L’école n’a pas seulement laissé des souvenirs positifs en moi. Ne voulant pas travailler, ma mère, qui était une coiffeuse, m’a envoyé en apprentissage chez un boulanger, expérience qui m’a beaucoup intéressé. Maintenant, je me réveille chaque jour à 2 heures du matin. Je suis un passionné d’histoire et j’utilise mon temps libre pour regarder des documentaires et organiser des expositions dans les villages voisins pour que la première guerre mondiale ne tombe pas dans l’oubli.
Progressivement, les enfants des soldats disparaissent, entraînant la mémoire de la guerre avec eux. Au départ, je faisais des maquettes d’avions puis je me suis intéressé à la collection d’objets militaires. La maison que j’ai fait construire abrite maintenant une pièce dédiée à ma collection de 150 casques français, allemands, anglais et américains, ainsi que plusieurs uniformes des deux guerres.
Je respecte trop ceux qui ont porté ces uniformes pour les mettre lors des reconstitutions historiques. Mon arrière-grand-père, par exemple, blessé à Verdun en 1916, a survécu trois jours entre les lignes ennemies avant d’être secouru.
Il a vécu jusqu’à l’âge de 85 ans avec des dizaines d’éclats d’obus dans la jambe qui était raidie. Ma mère me racontait qu’il était également devenu intransigeant et autoritaire suite à la guerre. Lorsqu’il finissait de manger, il repliait son couteau et tout le monde devait quitter la table, même si certains n’avaient pas terminé leur repas.
Assurément, « l’histoire se répète ».
Alors que ma collection de tatouages prenait de l’ampleur, j’ai eu l’envie de représenter sur ma peau la guerre qui m’habitait.
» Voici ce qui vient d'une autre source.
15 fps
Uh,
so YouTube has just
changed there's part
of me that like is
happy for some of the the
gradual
Je n’ai pas pris cette décision à la légère et n’ai commencé ce projet de tatouage qu’à l’âge de 35 ans. L’artiste tatoueur Stéphane Chaudesaigues a passé environ cinquante heures à me tatouer. Mon premier tatouage, sur la clavicule, est une représentation de la plaque d’identification portée par les soldats américains sur laquelle j’ai fait graver les noms de mes deux fils. Ensuite, j’ai commencé à travailler sur le bras droit, du poignet au biceps, avec six ou sept tatouages différents inspirés par la Première Guerre mondiale, dont des anges qui surveillent les soldats en arrière-plan.
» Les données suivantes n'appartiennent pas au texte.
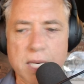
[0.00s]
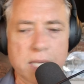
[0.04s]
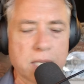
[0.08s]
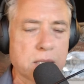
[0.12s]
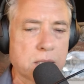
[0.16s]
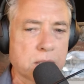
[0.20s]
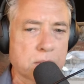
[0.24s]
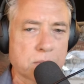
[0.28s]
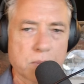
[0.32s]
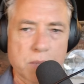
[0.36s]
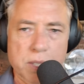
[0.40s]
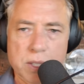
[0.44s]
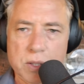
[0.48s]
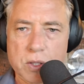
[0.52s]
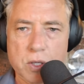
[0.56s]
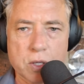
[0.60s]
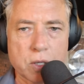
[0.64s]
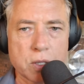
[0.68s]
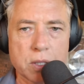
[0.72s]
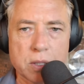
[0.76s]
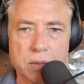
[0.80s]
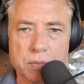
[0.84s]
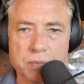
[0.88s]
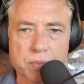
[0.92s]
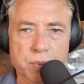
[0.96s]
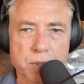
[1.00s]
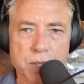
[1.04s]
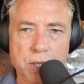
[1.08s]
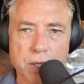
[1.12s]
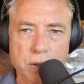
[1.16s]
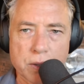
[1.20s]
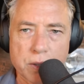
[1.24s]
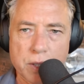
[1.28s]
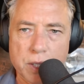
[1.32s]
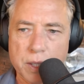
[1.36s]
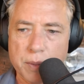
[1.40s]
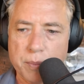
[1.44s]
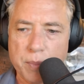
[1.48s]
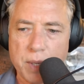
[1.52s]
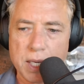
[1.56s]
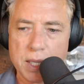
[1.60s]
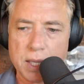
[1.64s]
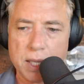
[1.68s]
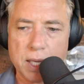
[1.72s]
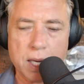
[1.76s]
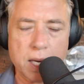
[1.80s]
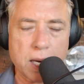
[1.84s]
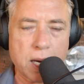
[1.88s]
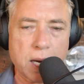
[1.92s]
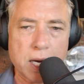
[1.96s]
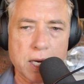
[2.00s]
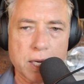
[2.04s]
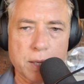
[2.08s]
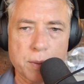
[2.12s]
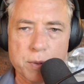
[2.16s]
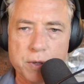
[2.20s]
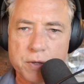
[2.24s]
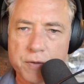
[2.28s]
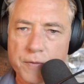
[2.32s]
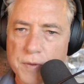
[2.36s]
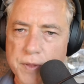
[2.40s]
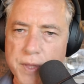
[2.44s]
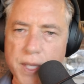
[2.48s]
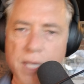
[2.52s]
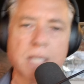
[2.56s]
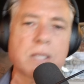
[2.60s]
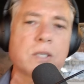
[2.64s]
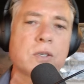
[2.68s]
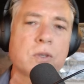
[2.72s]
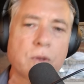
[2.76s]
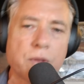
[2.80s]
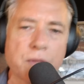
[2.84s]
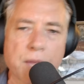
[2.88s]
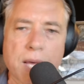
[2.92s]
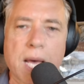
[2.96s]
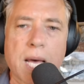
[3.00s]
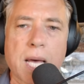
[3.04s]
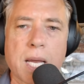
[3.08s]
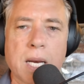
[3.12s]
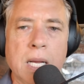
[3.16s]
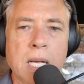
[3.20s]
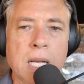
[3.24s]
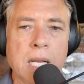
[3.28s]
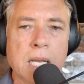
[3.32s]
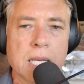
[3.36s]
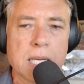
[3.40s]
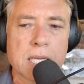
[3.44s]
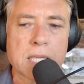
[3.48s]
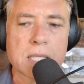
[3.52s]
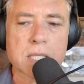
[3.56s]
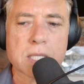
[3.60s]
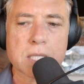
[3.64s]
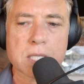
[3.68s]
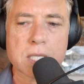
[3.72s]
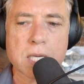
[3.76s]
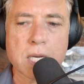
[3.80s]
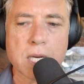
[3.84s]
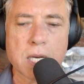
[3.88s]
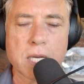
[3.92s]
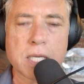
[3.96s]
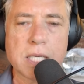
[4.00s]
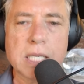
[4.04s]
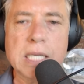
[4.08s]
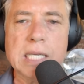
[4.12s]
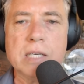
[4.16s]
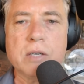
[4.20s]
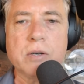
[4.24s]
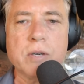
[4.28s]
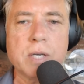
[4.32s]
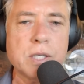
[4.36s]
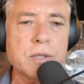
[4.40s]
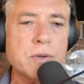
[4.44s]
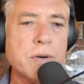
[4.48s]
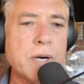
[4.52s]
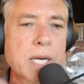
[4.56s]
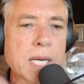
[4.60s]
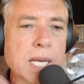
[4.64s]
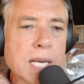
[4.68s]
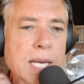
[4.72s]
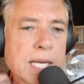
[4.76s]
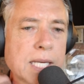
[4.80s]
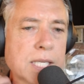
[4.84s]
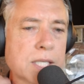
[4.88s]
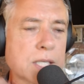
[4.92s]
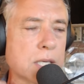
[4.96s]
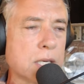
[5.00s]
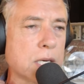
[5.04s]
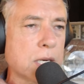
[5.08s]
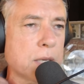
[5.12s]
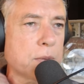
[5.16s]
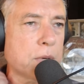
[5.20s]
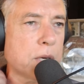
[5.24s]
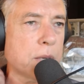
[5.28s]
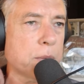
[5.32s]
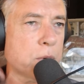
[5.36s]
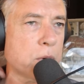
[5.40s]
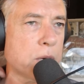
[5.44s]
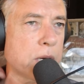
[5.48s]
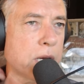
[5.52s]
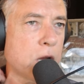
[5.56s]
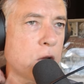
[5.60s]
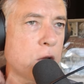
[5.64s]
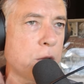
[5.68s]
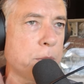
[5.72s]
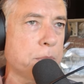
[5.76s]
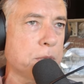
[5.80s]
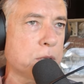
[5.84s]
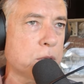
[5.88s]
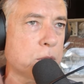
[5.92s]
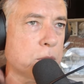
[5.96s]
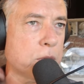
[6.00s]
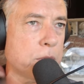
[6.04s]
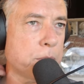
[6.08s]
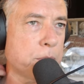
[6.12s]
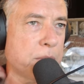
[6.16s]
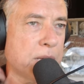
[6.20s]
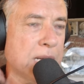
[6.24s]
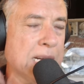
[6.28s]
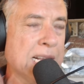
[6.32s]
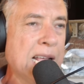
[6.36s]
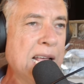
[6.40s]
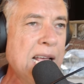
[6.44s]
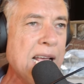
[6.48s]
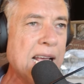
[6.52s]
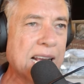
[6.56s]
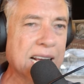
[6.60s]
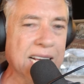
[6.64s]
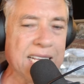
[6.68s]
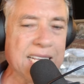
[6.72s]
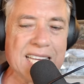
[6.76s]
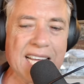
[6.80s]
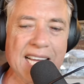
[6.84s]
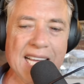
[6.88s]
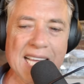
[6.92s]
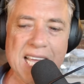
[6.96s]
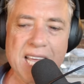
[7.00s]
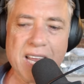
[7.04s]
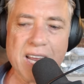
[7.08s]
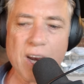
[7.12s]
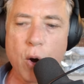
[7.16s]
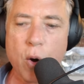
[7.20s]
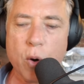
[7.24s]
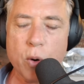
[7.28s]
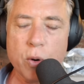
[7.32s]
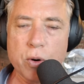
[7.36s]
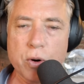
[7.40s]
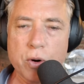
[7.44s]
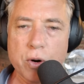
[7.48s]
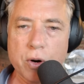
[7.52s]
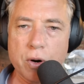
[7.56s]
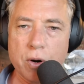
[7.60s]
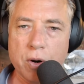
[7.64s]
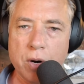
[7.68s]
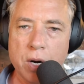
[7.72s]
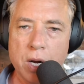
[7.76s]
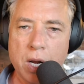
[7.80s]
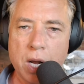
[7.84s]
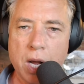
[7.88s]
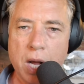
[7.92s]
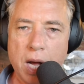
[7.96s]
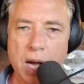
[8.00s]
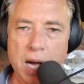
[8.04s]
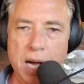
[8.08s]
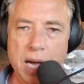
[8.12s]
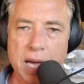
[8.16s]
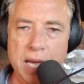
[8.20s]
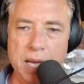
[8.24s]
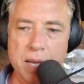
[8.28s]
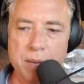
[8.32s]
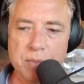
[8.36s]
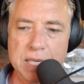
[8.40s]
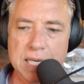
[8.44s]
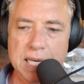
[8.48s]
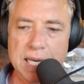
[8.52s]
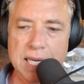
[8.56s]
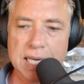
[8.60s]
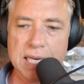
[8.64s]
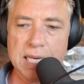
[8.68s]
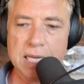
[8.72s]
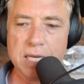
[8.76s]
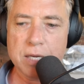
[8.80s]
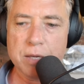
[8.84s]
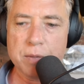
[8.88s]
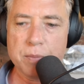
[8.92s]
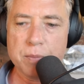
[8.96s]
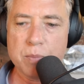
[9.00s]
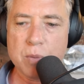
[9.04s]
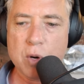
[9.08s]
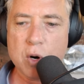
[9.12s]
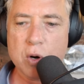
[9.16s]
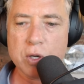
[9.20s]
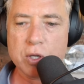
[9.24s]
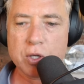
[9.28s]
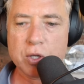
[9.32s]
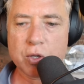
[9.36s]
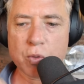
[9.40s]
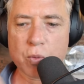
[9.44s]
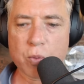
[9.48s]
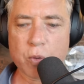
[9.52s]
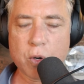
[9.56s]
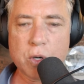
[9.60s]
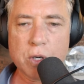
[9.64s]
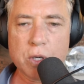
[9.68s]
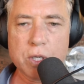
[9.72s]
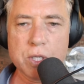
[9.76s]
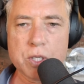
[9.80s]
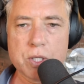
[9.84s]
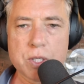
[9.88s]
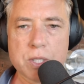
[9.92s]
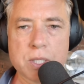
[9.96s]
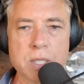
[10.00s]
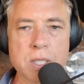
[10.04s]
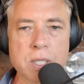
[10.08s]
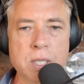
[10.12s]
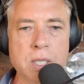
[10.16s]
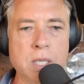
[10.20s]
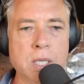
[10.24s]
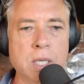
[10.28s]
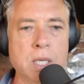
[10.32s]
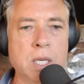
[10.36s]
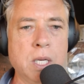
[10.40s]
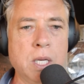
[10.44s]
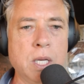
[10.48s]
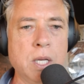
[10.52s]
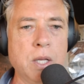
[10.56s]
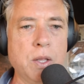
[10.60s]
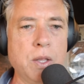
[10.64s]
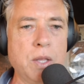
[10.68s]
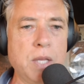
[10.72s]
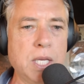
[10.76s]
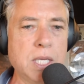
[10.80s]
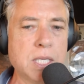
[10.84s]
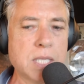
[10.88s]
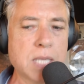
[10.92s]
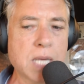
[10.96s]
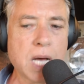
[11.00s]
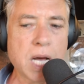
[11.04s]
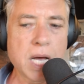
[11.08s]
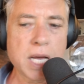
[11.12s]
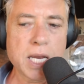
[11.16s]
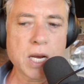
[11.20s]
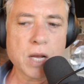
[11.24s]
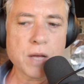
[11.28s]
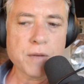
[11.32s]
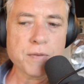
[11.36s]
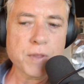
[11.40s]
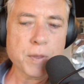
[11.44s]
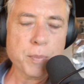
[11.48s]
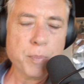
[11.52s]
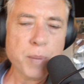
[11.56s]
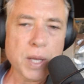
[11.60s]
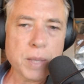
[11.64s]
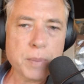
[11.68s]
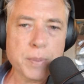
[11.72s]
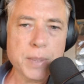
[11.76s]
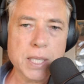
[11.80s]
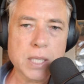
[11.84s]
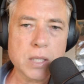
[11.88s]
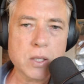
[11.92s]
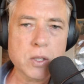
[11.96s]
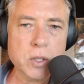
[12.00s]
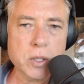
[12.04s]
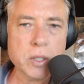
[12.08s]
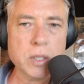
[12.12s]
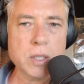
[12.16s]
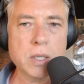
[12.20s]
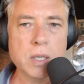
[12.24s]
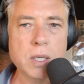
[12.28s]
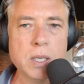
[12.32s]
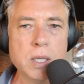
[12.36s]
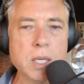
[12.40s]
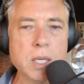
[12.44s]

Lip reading: is good, so you can make the arguments for this or that. Let's decrease regulation. I'm quite open to it. But as I get older, I am tending more towards the side of the public good.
J’ai tatoué un visage de poilu ainsi que deux soldats scrutant l’horizon depuis leur tranchée – l’un d’eux porte la moustache, une oreille pliée qui signale ma naissance et le numéro de régiment de mon ancêtre. J’ai aussi tatoué deux ombres prises dans les barbelés d’une terre de personne, sous une détonation d’obus. Une reproductions d’affiche de propagande avec un enfant dans les bras d’un soldat est aussi dessinée sur ma peau, ainsi qu’une scène de bataille avec un soldat armé d’une gourdin orné de pointes – l’arme rudimentaire du poilu lors des combats rapprochés jusqu’à la fin de la guerre.